Thomas McGuane’s 92 in the Shade (1973) is one of the most distinctive novels to come out of the Key West literary scene, a feverish blend of sunburnt absurdity, lyrical beauty, and existential wandering. On the surface, it’s the story of Thomas Skelton, a drifting, disenchanted young man who decides to become a flats–fishing guide in the Florida Keys—an ambition that entangles him with a rival guide and draws him into a violent, almost mythic conflict. But plot is rarely the point in McGuane’s early work. What matters is the mood, the manic comedy, and the raw sensory intensity of the world he conjures.

The novel reads like Key West itself: hot, unruly, seductive, and a little dangerous. McGuane captures both the romance and the rot of the islands—the guiding culture, the bars, the hustlers, the reefs and mangroves, the feeling that life is simultaneously drifting and accelerating. The book has the energy of a youthful writer pushing every boundary of voice and form, and because of that, it still feels startlingly modern.

McGuane vs. Hemingway: Two Florida Writers, Two Different Universes

Though both authors share an association with Key West, McGuane’s prose could not be further from Hemingway’s. Where Hemingway is sparse, declarative, and deceptively simple, McGuane is lush, abstract, and exuberantly verbose. Hemingway pares sentences down to the bone; McGuane pours on language until it almost vibrates.

  • Hemingway gives you a clean horizon line: short sentences, physical action, moral pressure created through omission.

  • McGuane gives you a psychic heatwave: tangled metaphor, surreal humor, and descriptions that thrum with color, sensation, and emotional distortion.
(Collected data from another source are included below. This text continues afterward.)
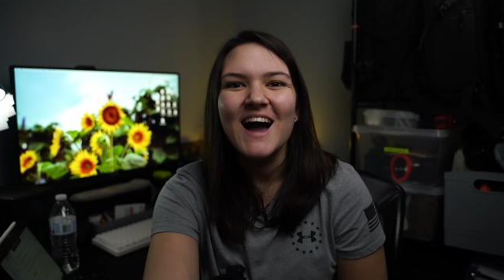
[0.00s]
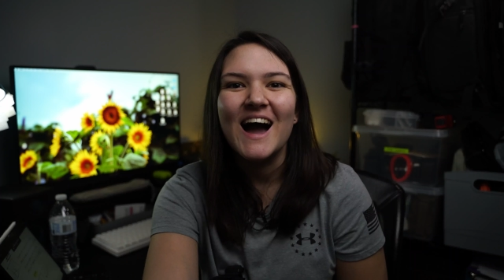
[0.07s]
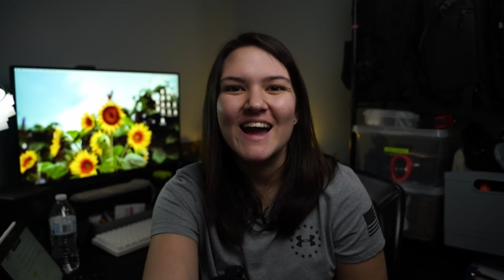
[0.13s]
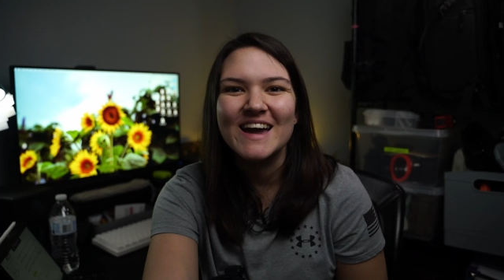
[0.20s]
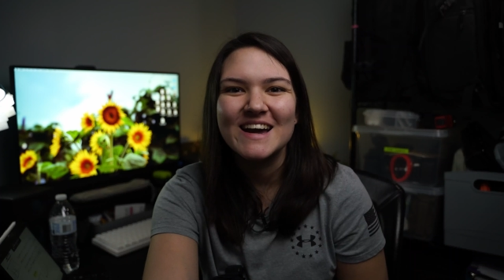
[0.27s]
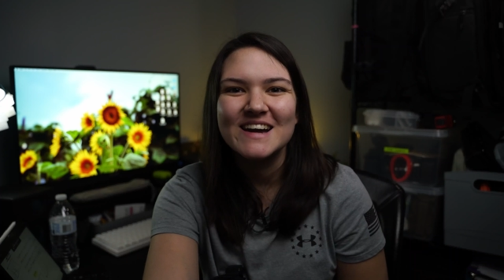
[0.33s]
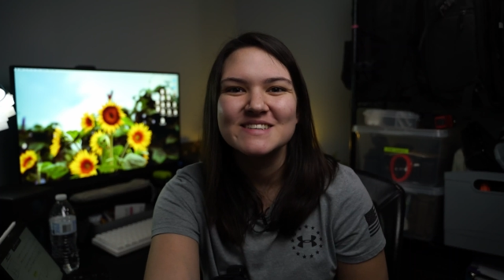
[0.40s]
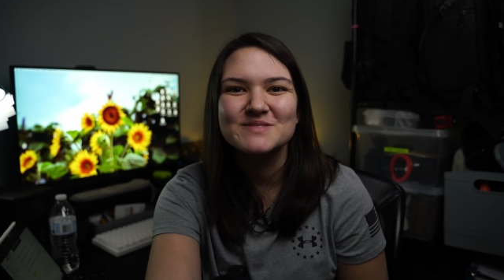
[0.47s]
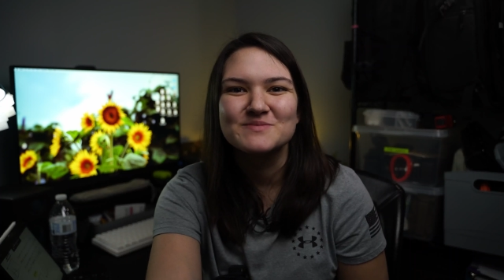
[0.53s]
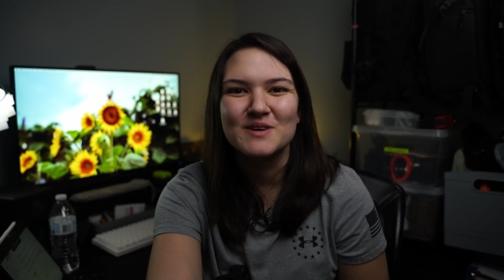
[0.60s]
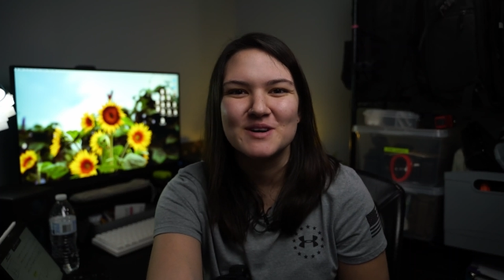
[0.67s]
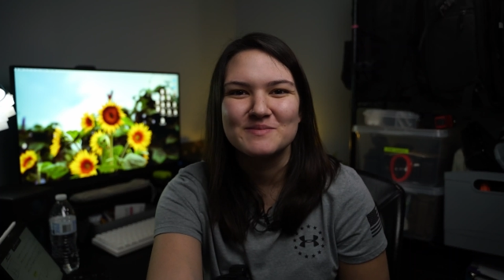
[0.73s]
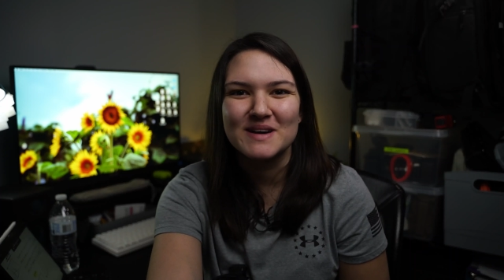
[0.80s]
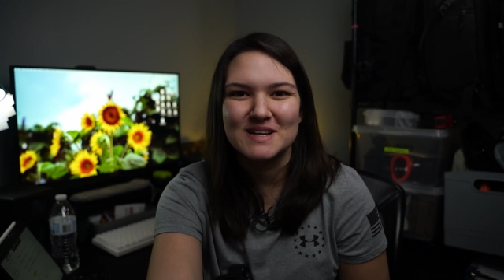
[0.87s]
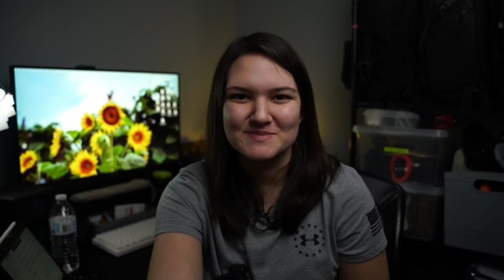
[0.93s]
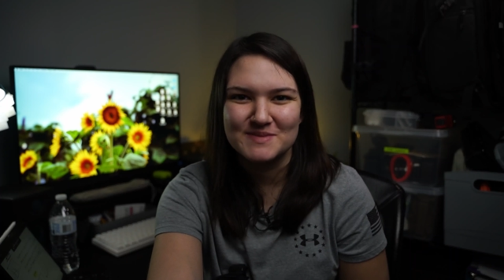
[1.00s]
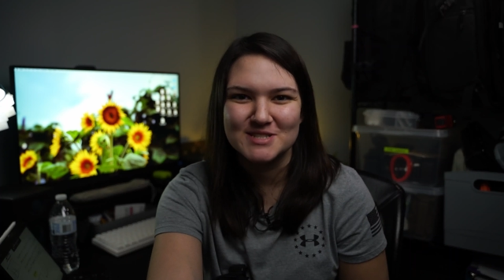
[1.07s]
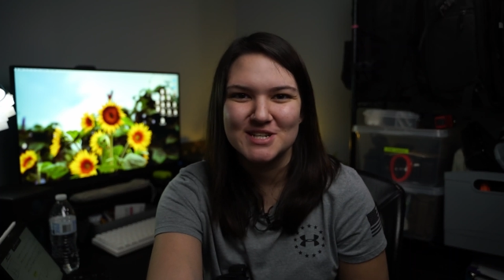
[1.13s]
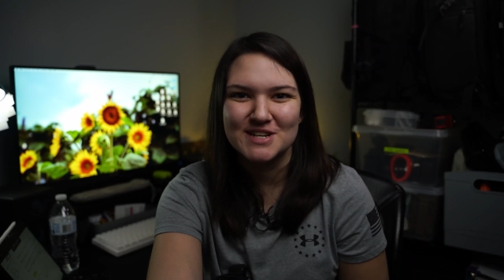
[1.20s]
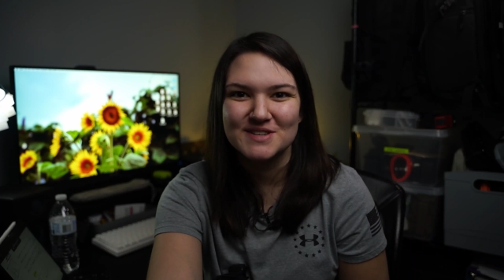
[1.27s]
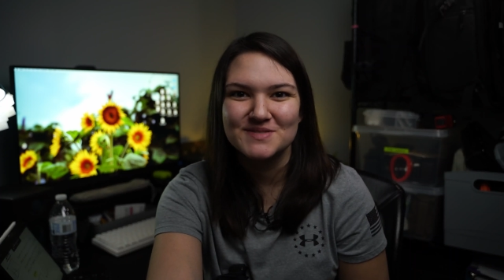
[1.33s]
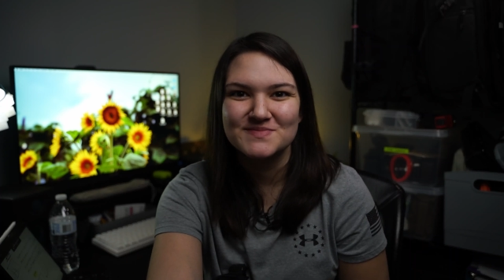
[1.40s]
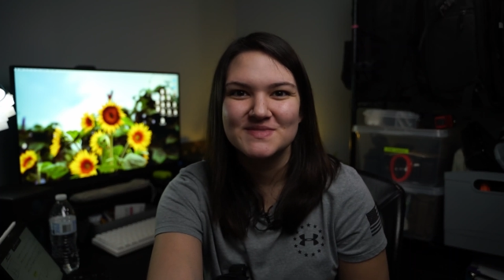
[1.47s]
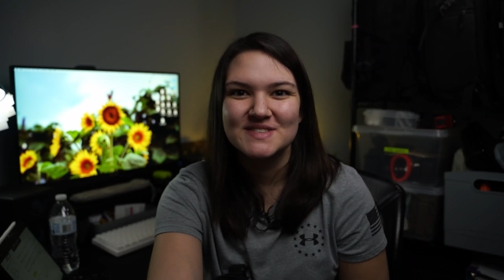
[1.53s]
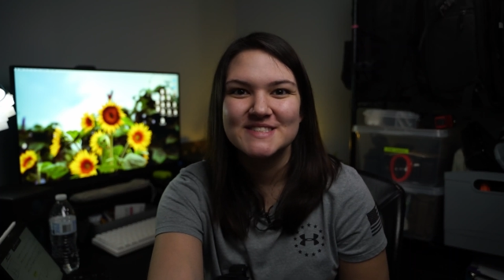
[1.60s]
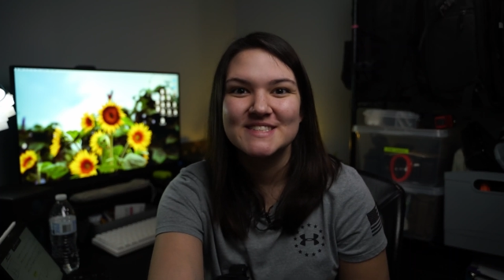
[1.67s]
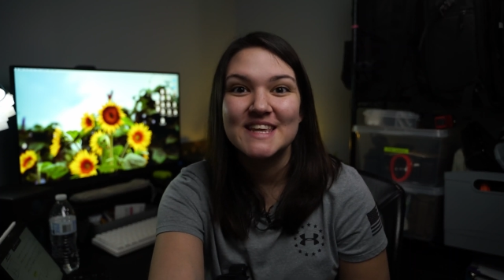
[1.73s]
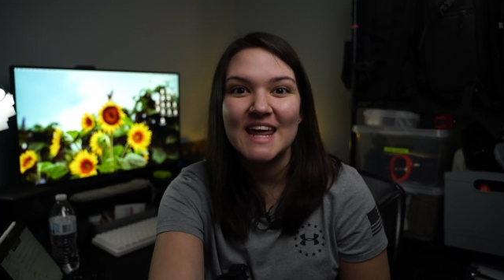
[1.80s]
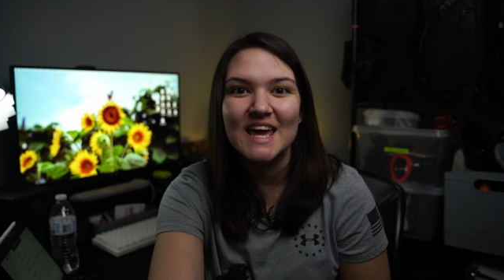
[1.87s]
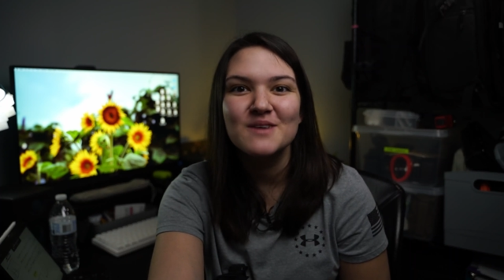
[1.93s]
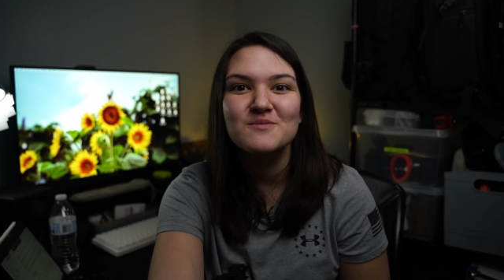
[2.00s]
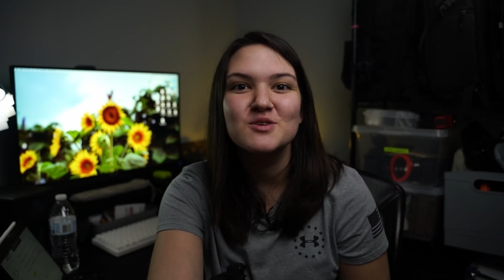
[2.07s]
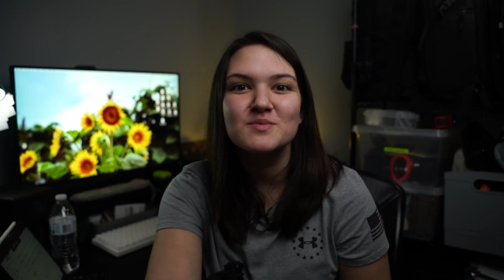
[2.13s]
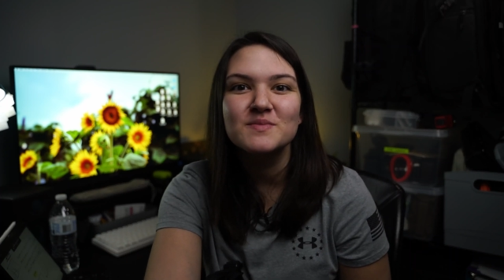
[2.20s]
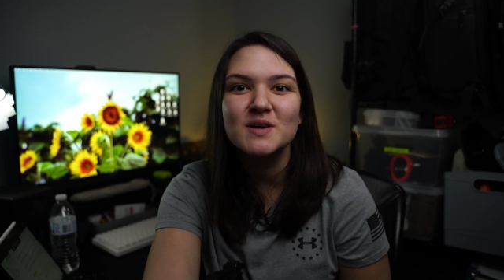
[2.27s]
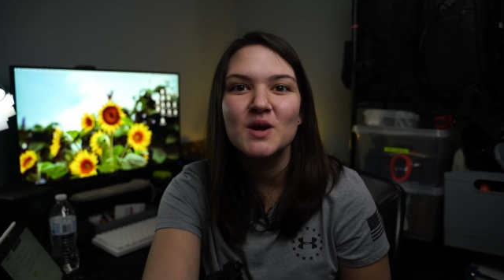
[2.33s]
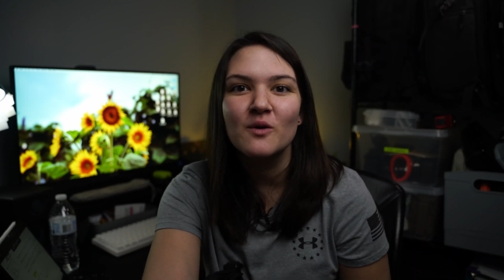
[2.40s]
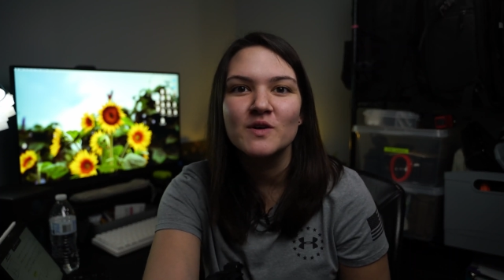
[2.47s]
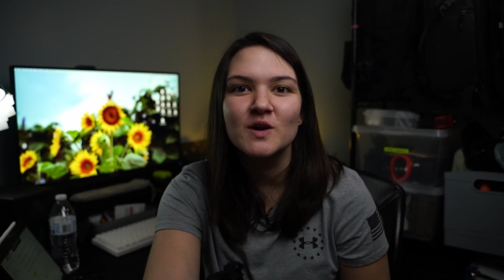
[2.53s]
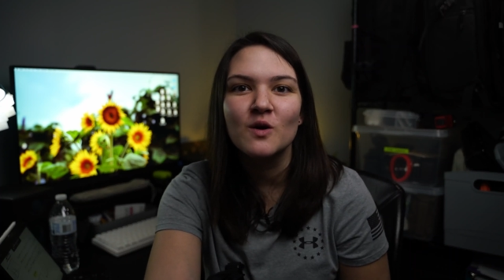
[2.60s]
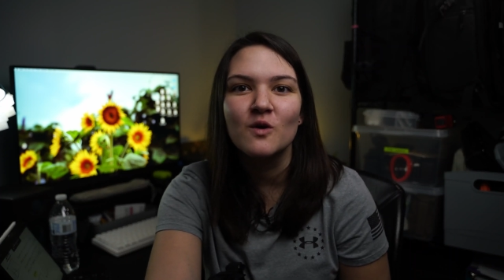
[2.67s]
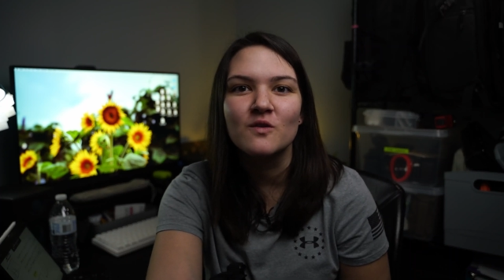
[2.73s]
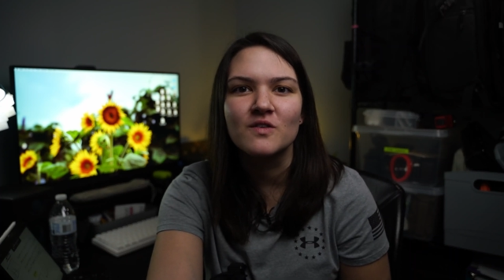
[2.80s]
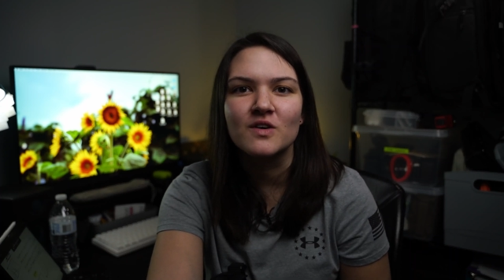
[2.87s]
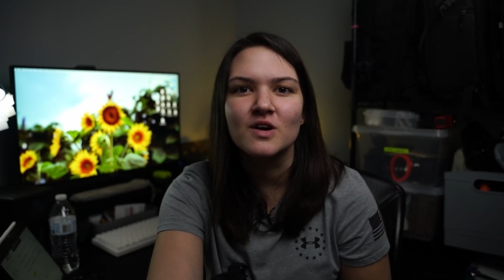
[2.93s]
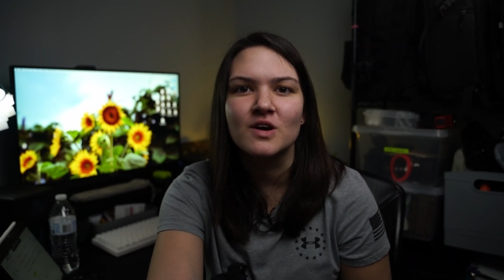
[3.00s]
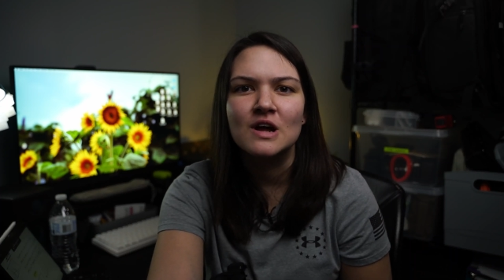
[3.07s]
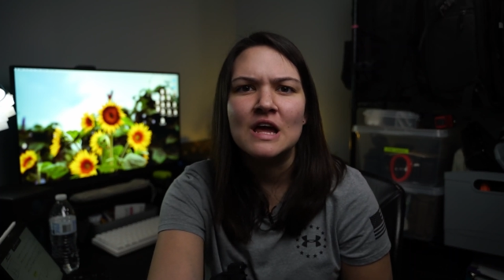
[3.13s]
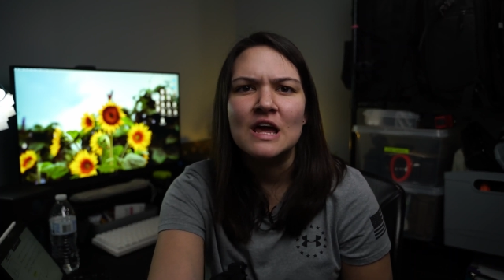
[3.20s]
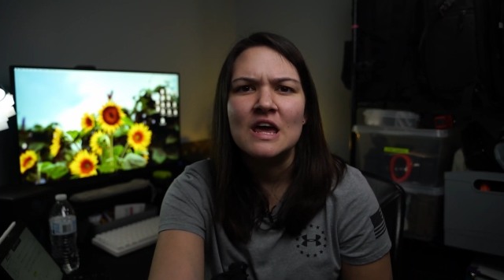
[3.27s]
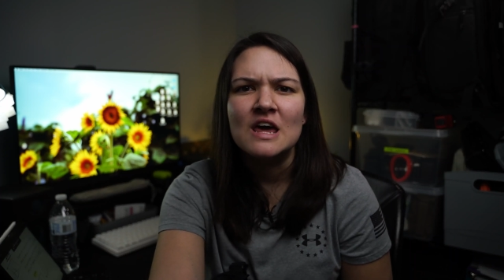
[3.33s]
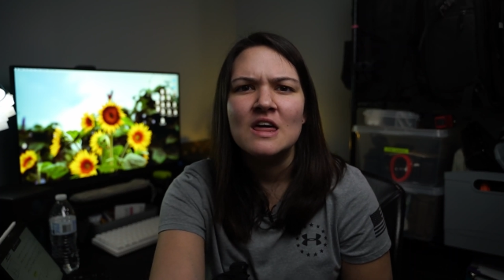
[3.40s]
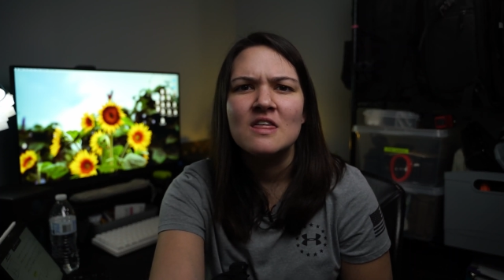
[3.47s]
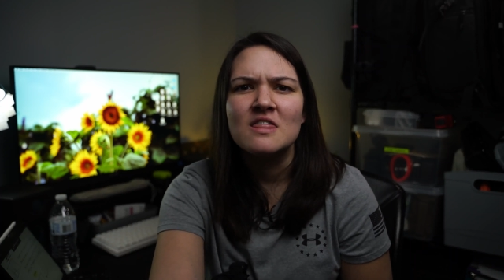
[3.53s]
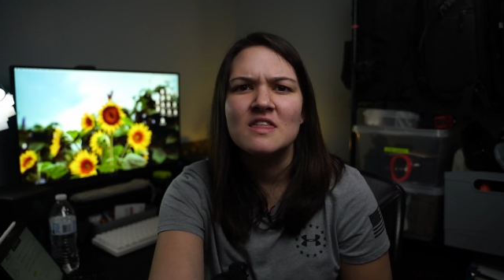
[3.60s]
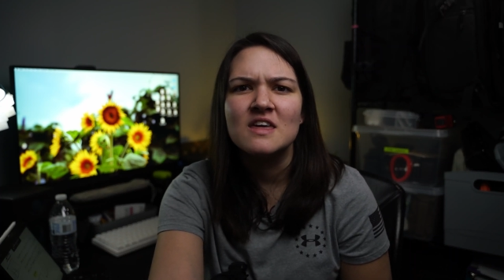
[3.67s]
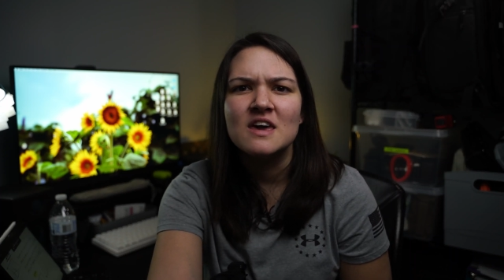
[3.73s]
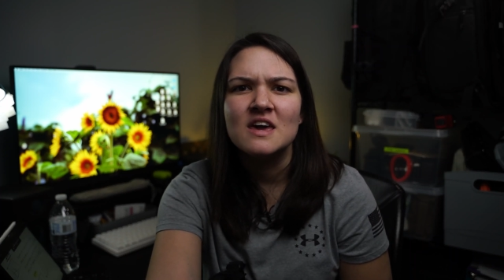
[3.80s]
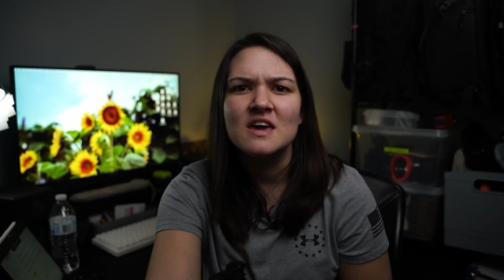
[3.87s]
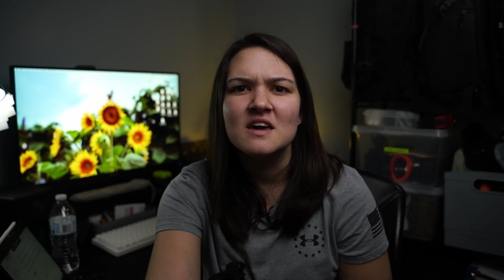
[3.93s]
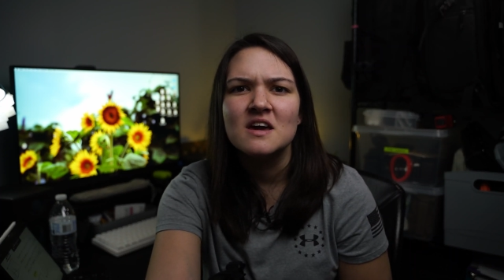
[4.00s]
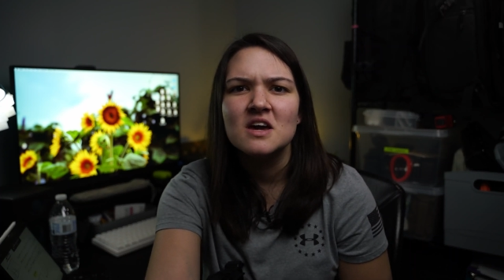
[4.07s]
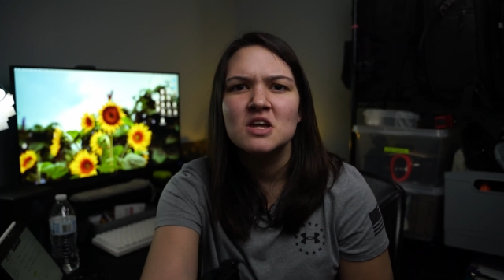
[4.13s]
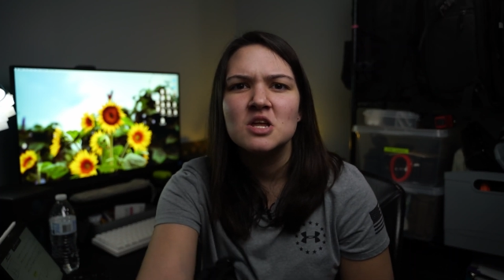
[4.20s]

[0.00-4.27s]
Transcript: Hi guys and welcome back to my channel. Today we're going to be going over the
Reading McGuane can feel like stepping from the stillness of early morning water into a full noon blaze—his prose is humid, dense, and sometimes overwhelming. He writes as though intoxicated by the sensory world, insisting that every detail pulse with life, danger, and strangeness.

This difference is often what divides readers. Admirers of Hemingway’s minimalism sometimes find McGuane’s sentences too “busy,” too saturated with imagery, too deliberately abstract. But in 92 in the Shade, that style is precisely what gives the novel its identity. It’s not supposed to be clean; it’s supposed to feel like the delirium of heat, salt, ambition, and youthful recklessness.

Verdict

92 in the Shade is a novel that could only have been written in the Key West of the early 1970s, when McGuane and his circle—Harrison, Brautigan, Buffett, de la Valdene—were forging a new kind of American coastal mythology. It is funny, sad, violent, surreal, and unforgettable. It’s not an easy book, but its difficulty is part of its reward. McGuane captures something essential about youthful ambition, the seduction of the sporting life, and the manic brightness of the Florida Keys.

For readers willing to immerse themselves in its heat and hallucination, 92 in the Shade remains one of the most original American novels of its generation—and arguably McGuane’s most iconic work.